[Saved entries]
━━━━━━━━━━━━━━━━

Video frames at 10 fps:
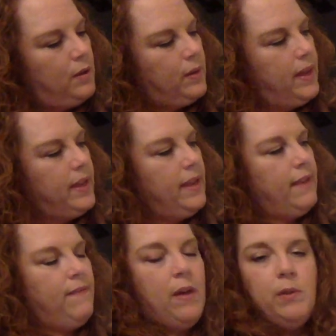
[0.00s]
Okay, if
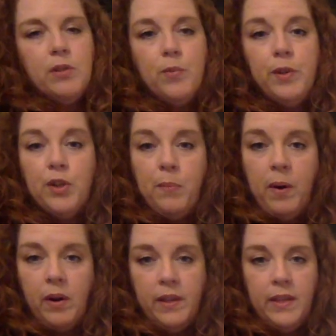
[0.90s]
I was going to
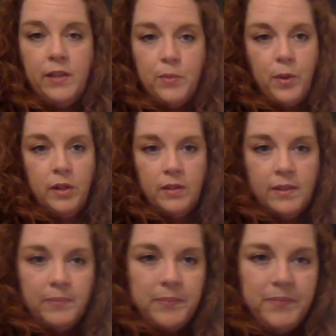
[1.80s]
mark these
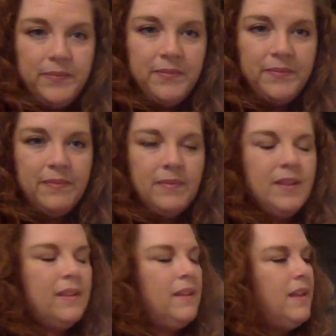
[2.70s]
words,
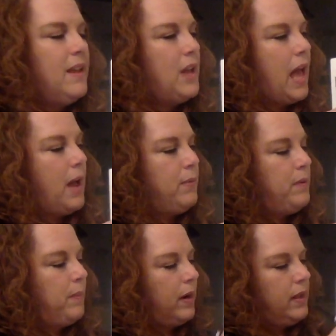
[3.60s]
I would
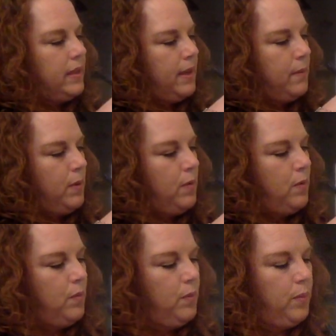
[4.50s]
mark them
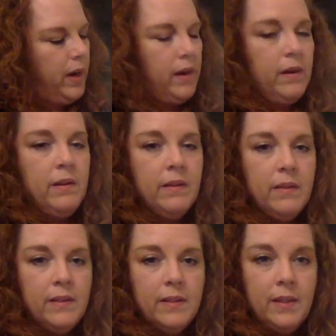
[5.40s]
where
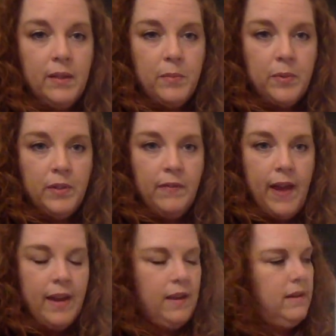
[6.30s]
the syllable
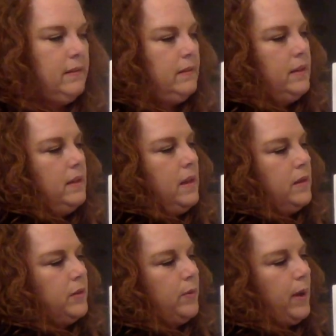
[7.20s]
divided.
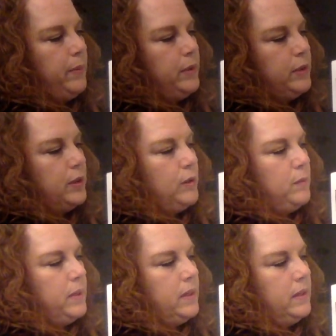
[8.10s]
So I would scoop
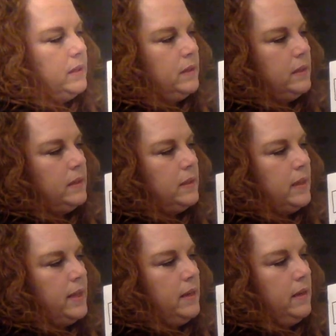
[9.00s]

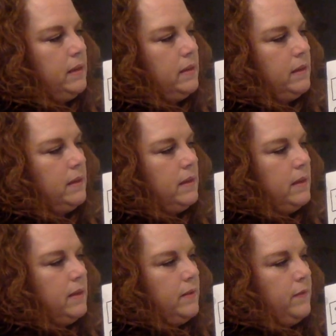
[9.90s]
sun,
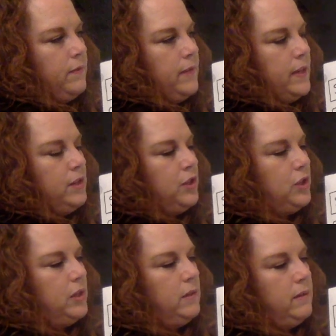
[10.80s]

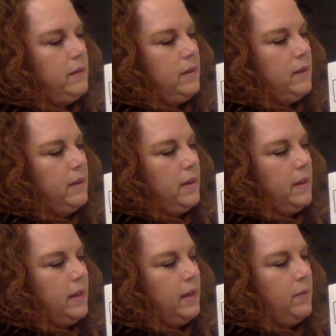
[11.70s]
fish,
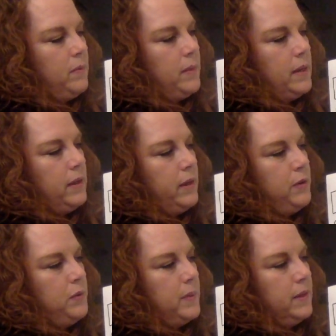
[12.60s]
and it would be
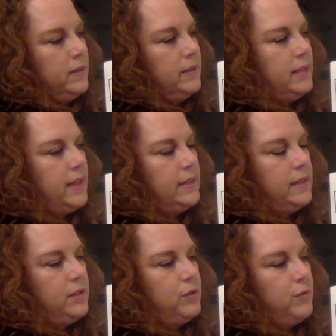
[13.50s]
closed because that's a
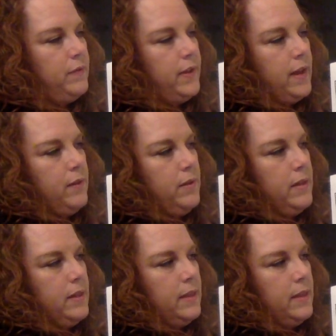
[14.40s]
short vowel.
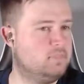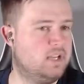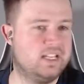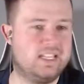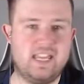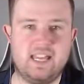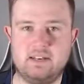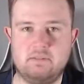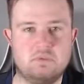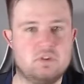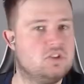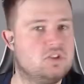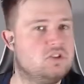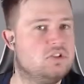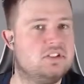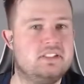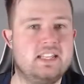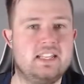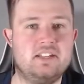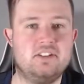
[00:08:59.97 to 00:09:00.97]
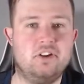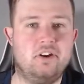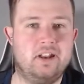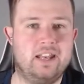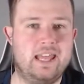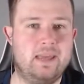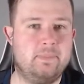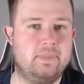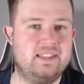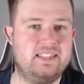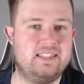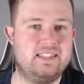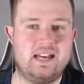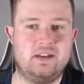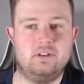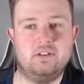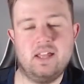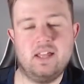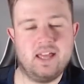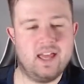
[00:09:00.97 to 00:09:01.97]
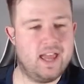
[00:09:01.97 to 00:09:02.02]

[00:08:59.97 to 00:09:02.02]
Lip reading: Again, did not let me down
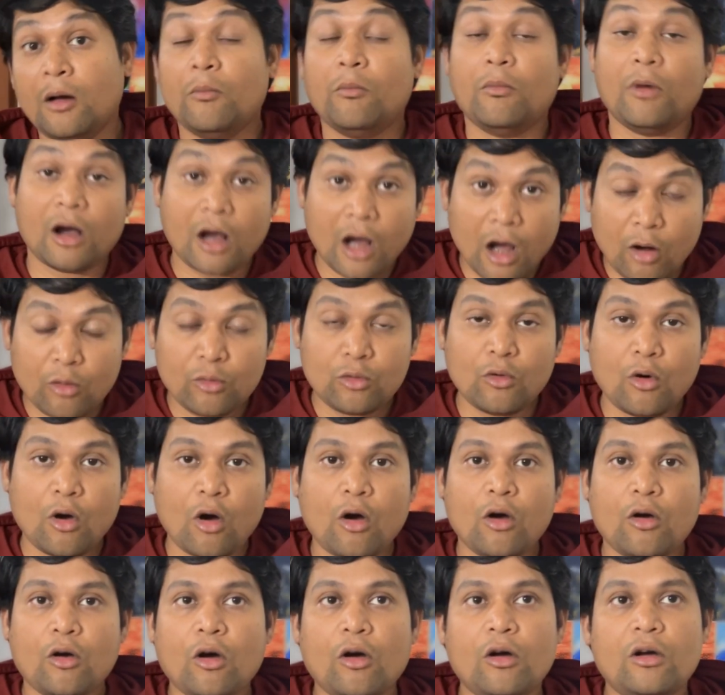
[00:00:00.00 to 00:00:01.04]
Macau to
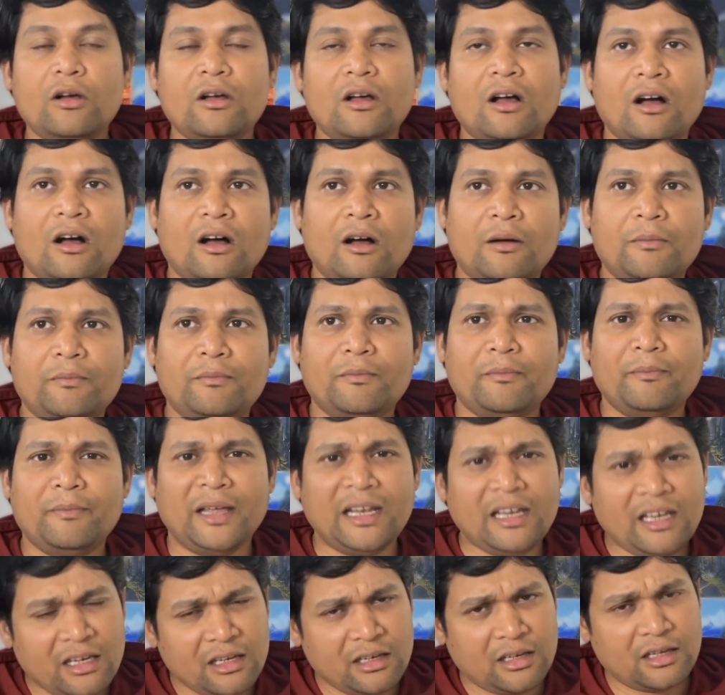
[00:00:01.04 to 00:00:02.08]
Hong Kong.
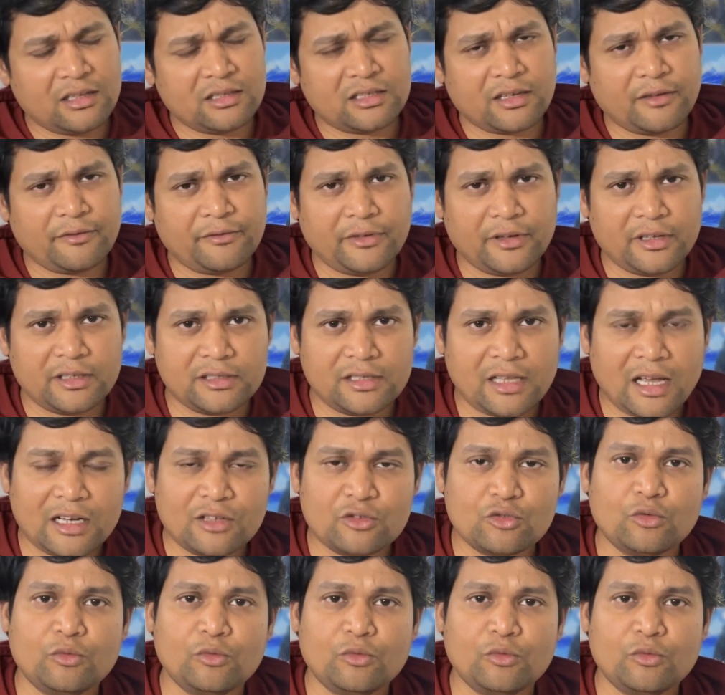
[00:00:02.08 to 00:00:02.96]
Many Indians have faced that,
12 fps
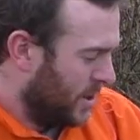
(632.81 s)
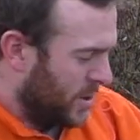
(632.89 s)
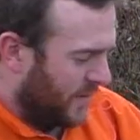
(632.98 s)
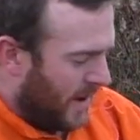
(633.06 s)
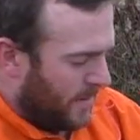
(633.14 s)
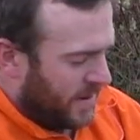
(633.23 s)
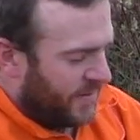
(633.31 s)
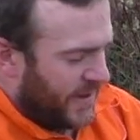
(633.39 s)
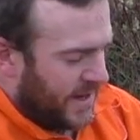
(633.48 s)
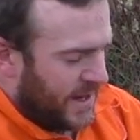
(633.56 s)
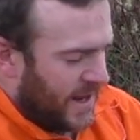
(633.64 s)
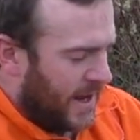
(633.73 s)
So if I've been
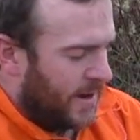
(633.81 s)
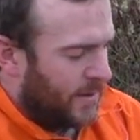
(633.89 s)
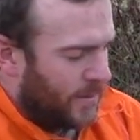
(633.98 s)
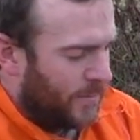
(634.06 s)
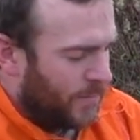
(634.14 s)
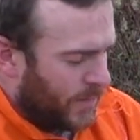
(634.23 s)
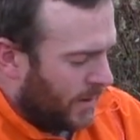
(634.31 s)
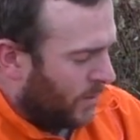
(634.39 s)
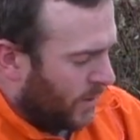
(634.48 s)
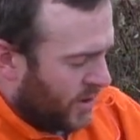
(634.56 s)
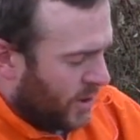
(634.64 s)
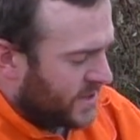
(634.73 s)
fiddling
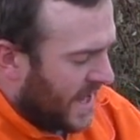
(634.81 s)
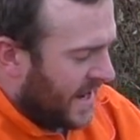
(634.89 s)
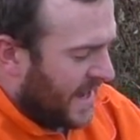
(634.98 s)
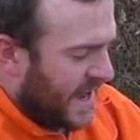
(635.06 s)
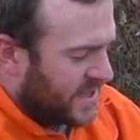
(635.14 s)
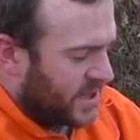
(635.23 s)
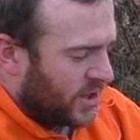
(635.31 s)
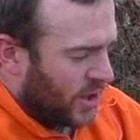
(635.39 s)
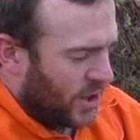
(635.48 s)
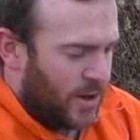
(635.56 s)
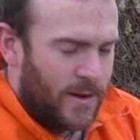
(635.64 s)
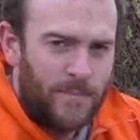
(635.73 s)
with the oxalic acid
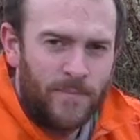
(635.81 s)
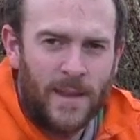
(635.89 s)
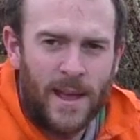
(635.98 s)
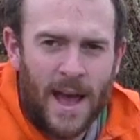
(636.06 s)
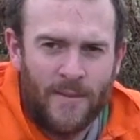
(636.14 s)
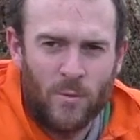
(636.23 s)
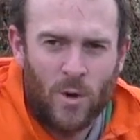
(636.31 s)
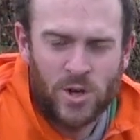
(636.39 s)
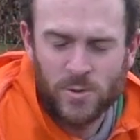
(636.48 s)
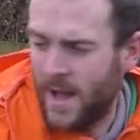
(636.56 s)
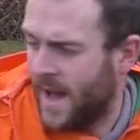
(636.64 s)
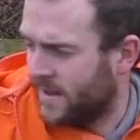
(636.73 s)
here, haven't
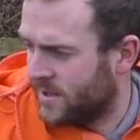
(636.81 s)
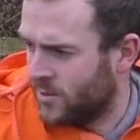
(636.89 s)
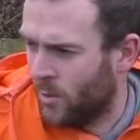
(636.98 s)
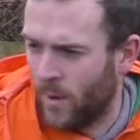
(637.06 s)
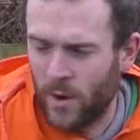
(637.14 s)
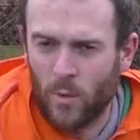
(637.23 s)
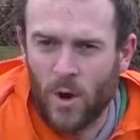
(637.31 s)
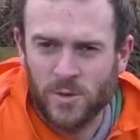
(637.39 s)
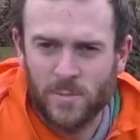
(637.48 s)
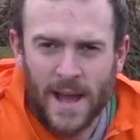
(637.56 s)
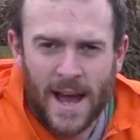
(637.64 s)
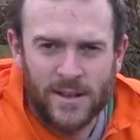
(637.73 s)
washed my hands, there's nowhere to
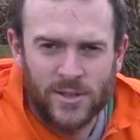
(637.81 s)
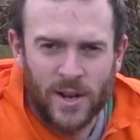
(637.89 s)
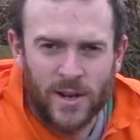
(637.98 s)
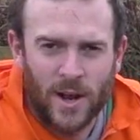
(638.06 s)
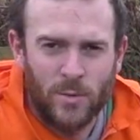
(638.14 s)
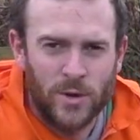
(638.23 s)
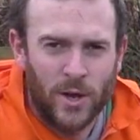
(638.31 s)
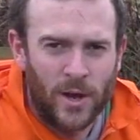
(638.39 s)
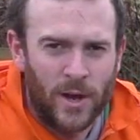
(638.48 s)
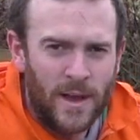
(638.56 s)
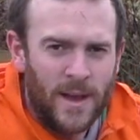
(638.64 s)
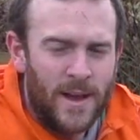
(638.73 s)
wash my hands right out here.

━━━━━━━━━━━━━━━━

Problem to solve: Set down the entries again without change. Leave the pictures out.

Solution to the problem:
Video frames at 10 fps:
[0.00s]
Okay, if
[0.90s]
I was going to
[1.80s]
mark these
[2.70s]
words,
[3.60s]
I would
[4.50s]
mark them
[5.40s]
where
[6.30s]
the syllable
[7.20s]
divided.
[8.10s]
So I would scoop
[9.00s]

[9.90s]
sun,
[10.80s]

[11.70s]
fish,
[12.60s]
and it would be
[13.50s]
closed because that's a
[14.40s]
short vowel.
[00:08:59.97 to 00:09:00.97]
[00:09:00.97 to 00:09:01.97]
[00:09:01.97 to 00:09:02.02]

[00:08:59.97 to 00:09:02.02]
Lip reading: Again, did not let me down
[00:00:00.00 to 00:00:01.04]
Macau to
[00:00:01.04 to 00:00:02.08]
Hong Kong.
[00:00:02.08 to 00:00:02.96]
Many Indians have faced that,
12 fps
(632.81 s)
(632.89 s)
(632.98 s)
(633.06 s)
(633.14 s)
(633.23 s)
(633.31 s)
(633.39 s)
(633.48 s)
(633.56 s)
(633.64 s)
(633.73 s)
So if I've been
(633.81 s)
(633.89 s)
(633.98 s)
(634.06 s)
(634.14 s)
(634.23 s)
(634.31 s)
(634.39 s)
(634.48 s)
(634.56 s)
(634.64 s)
(634.73 s)
fiddling
(634.81 s)
(634.89 s)
(634.98 s)
(635.06 s)
(635.14 s)
(635.23 s)
(635.31 s)
(635.39 s)
(635.48 s)
(635.56 s)
(635.64 s)
(635.73 s)
with the oxalic acid
(635.81 s)
(635.89 s)
(635.98 s)
(636.06 s)
(636.14 s)
(636.23 s)
(636.31 s)
(636.39 s)
(636.48 s)
(636.56 s)
(636.64 s)
(636.73 s)
here, haven't
(636.81 s)
(636.89 s)
(636.98 s)
(637.06 s)
(637.14 s)
(637.23 s)
(637.31 s)
(637.39 s)
(637.48 s)
(637.56 s)
(637.64 s)
(637.73 s)
washed my hands, there's nowhere to
(637.81 s)
(637.89 s)
(637.98 s)
(638.06 s)
(638.14 s)
(638.23 s)
(638.31 s)
(638.39 s)
(638.48 s)
(638.56 s)
(638.64 s)
(638.73 s)
wash my hands right out here.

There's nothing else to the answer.